Segment Start: Data section
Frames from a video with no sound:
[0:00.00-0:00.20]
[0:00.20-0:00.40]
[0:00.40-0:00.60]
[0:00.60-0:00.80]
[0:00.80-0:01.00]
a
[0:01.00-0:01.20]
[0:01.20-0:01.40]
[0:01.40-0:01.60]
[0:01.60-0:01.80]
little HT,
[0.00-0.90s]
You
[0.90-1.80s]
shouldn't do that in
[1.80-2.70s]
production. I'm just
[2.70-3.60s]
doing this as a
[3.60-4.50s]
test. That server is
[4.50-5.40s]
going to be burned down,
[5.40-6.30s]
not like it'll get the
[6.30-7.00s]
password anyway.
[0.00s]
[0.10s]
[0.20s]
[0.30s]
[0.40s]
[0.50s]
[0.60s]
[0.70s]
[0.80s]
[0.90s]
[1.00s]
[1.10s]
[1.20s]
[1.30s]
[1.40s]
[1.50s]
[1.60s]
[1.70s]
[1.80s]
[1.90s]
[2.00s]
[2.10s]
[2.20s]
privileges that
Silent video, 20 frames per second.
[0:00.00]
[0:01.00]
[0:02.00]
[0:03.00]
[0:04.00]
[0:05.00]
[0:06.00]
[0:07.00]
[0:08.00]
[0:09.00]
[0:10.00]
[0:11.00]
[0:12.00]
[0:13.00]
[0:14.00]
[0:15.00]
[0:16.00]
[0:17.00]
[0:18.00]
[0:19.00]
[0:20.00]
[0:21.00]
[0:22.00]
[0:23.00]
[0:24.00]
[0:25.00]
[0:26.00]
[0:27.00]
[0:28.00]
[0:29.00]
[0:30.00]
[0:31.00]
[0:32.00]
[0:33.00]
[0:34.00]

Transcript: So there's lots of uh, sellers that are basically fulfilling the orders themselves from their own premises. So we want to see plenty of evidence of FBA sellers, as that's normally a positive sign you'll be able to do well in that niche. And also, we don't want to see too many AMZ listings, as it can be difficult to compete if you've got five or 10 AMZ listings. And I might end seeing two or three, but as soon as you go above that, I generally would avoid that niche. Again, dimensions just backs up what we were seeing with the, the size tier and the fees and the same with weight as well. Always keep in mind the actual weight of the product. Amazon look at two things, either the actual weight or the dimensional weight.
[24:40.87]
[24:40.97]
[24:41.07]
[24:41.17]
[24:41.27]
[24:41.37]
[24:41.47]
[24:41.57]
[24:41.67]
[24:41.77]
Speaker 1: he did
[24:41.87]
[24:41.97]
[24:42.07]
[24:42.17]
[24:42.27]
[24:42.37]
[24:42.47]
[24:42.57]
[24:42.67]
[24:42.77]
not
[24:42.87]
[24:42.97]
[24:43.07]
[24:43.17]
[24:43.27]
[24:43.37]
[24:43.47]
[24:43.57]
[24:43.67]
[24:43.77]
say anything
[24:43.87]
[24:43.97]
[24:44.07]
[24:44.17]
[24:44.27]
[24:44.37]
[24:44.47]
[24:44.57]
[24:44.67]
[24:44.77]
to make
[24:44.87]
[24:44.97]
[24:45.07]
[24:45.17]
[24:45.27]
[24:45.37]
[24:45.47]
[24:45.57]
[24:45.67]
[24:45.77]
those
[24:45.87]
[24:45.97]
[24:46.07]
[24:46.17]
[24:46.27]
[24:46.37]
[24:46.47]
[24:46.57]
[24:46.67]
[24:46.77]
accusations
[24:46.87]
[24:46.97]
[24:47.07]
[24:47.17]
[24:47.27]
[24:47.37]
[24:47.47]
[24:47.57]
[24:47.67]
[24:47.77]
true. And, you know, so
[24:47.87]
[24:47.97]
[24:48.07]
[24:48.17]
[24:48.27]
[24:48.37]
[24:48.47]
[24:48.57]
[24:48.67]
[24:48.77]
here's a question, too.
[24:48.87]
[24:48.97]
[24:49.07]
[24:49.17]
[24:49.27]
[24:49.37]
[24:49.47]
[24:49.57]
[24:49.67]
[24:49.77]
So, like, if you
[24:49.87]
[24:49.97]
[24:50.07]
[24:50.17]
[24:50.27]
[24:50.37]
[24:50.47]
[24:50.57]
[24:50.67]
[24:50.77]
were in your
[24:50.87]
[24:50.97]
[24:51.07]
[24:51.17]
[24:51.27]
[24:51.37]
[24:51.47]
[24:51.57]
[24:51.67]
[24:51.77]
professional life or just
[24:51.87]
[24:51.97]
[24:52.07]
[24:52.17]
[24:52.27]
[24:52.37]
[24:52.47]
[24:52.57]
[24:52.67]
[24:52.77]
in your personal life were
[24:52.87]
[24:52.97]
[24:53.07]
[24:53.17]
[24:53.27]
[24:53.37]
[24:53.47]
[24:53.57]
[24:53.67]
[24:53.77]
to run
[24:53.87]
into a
Segment End: Data section
• What needs to be done: State how many lines of the entries include the string "video", with nothing besides the number.

• Result of the task: 2